Están lloviendo gotas.
Trece de Noviembre. Posiblemente el domingo más domingo en lo que va de año.
Un nuevo candado, esta vez espinado, en mi esternón. Con dos vueltas de más, aportando presión pero asegurando bien el contenido.
En esta novela gráfica de final abierto se eligió el final malo. El necesario, no obstante. Creo.
La imagen sobre la que se apoyan los créditos es la del héroe taciturno, con la cara marcada de por vida, fumando con la ciudad que juró proteger ardiendo detrás. ¿Yo? No, no fumo. Pero gracias. Ya tengo los pulmones y el corazón llenos de humo.
Ya no son engranajes, ya no son piedra, ya no son metal. Han cobrado “vida”. De la manera más lacerante posible. Aunque espero que mañana puedan ser vida de verdad, y no solo sangre circulante.
Me duelen las muelas de hacerlas combatir. Me cansa la vista de ser lluvia soleada.
Cuento mis costillas una y otra vez, para comprobar si por fin me han robado una para crear belleza.
Y nada.
Sigo entero. Sigo vacío.
La última calada me supo, al mismo tiempo, y peleando como dos imanes del revés, a la más dulce gloria y a la más sufrida de las derrotas. Ni siquiera me inspira. Ni siquiera me da una razón para buscar melancolía en el callejón que suele acogerme con brazos acogedores y sonrisa pícara.
La vuelta a casa más triste de la historia. De mi historia, al menos. De la que me quieren crear los escritores politoxicómanos que la dirigen.
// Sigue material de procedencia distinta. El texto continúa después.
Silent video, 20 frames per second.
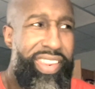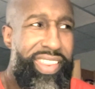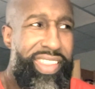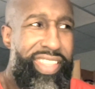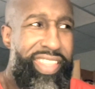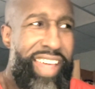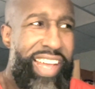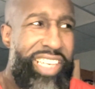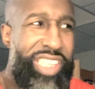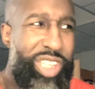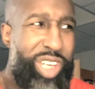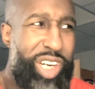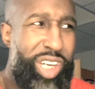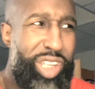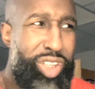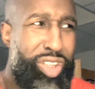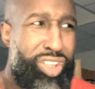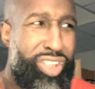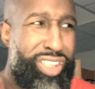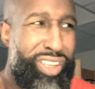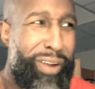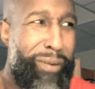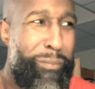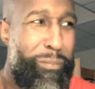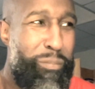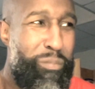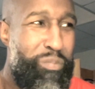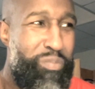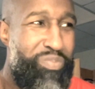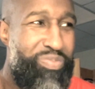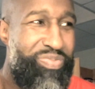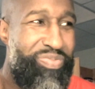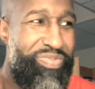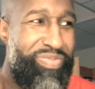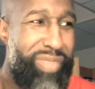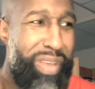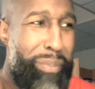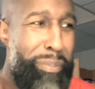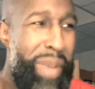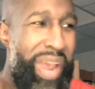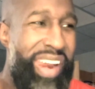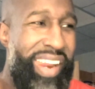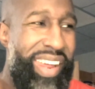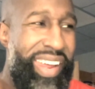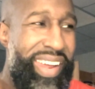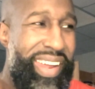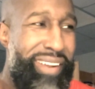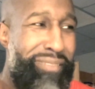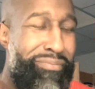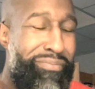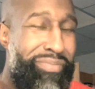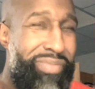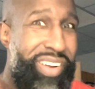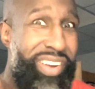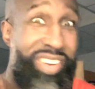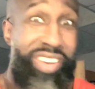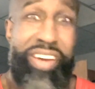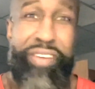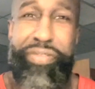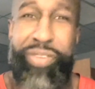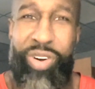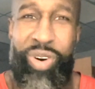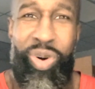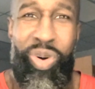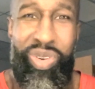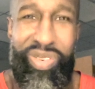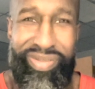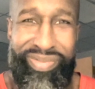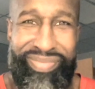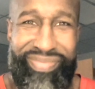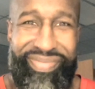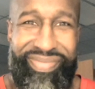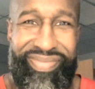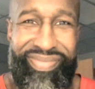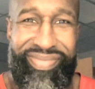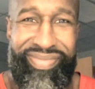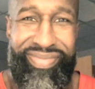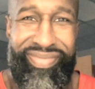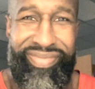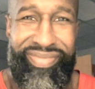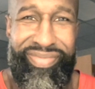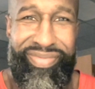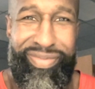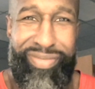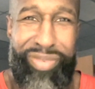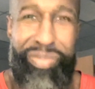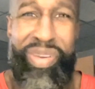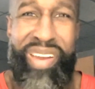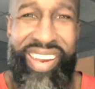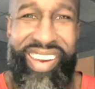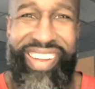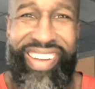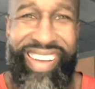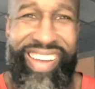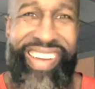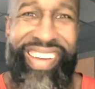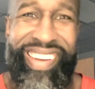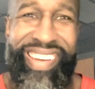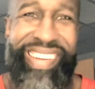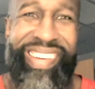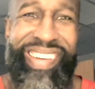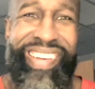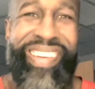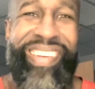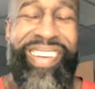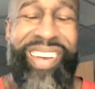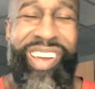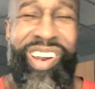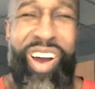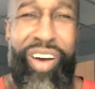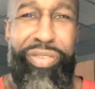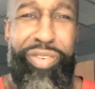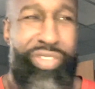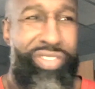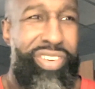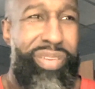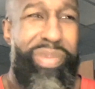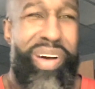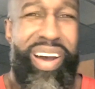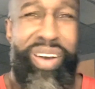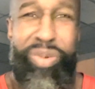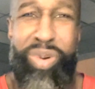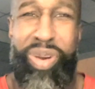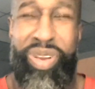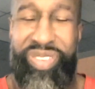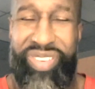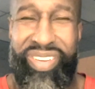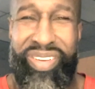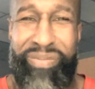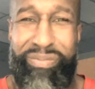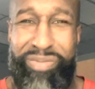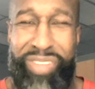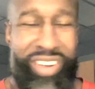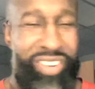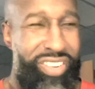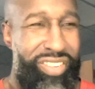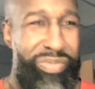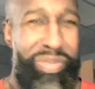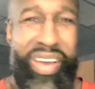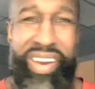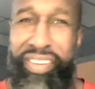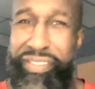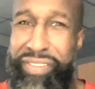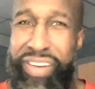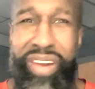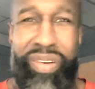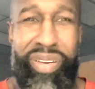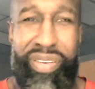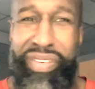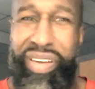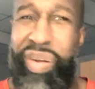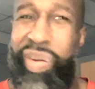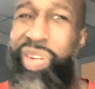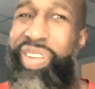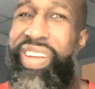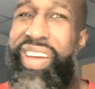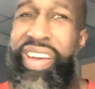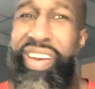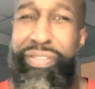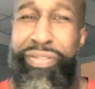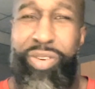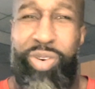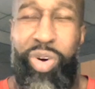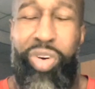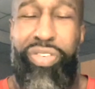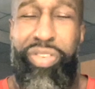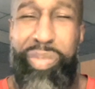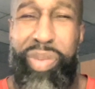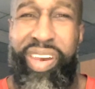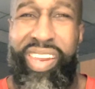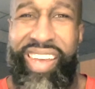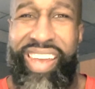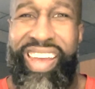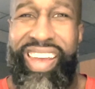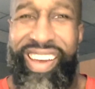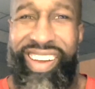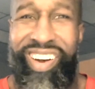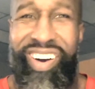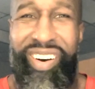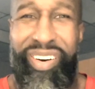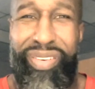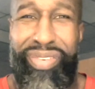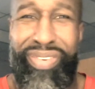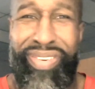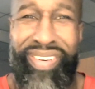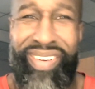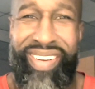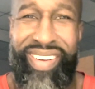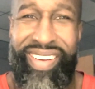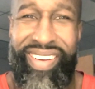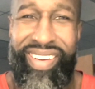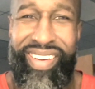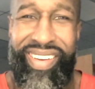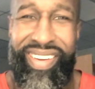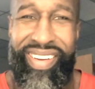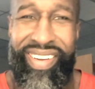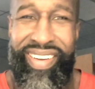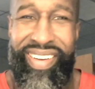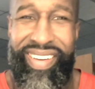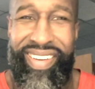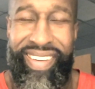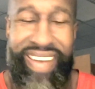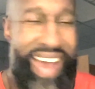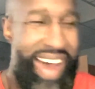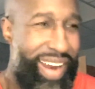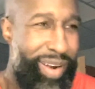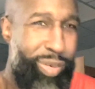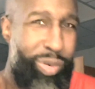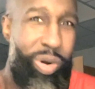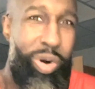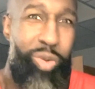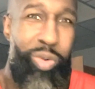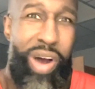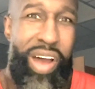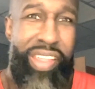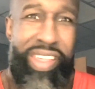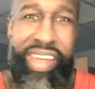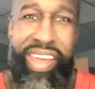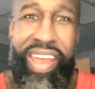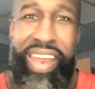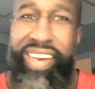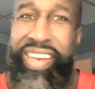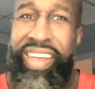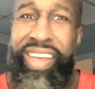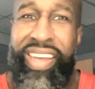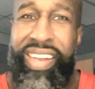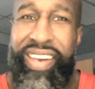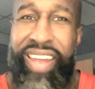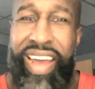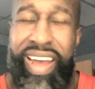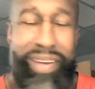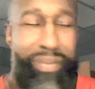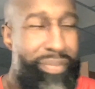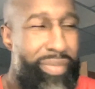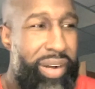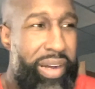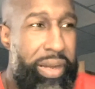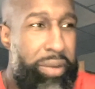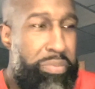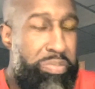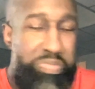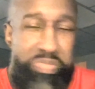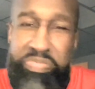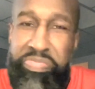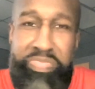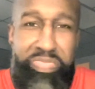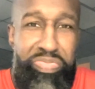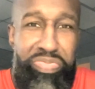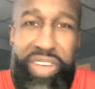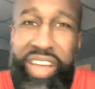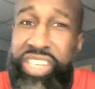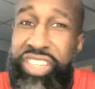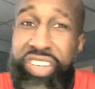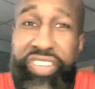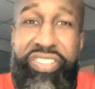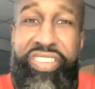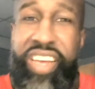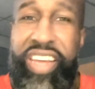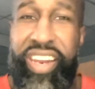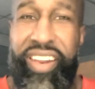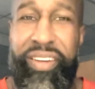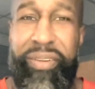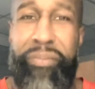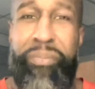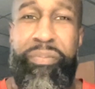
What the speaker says: They just made it difficult for me to get off for some odd reason. They just made it very, very difficult for me to get hit off. I don't know why they did that, but they just did it.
Son tronchantes, los hijos de puta.
Cuanto más pienso en la broma, más pienso en la gracia que tiene. Un balonazo en los huevos no hubiese dolido tanto, te lo digo. Lo malo de esta sitcom, es que las cosas no se arreglan mágicamente al final de cada capítulo. Mi apuntador se ha quedado sin palabras. Mi cerebro sin ideas.
El juego de luces ha sido pésimo esta semana. Algo de color no hubiera matado a ningún espectador.
No sé…
Quizá tampoco me hubiera matado a mi.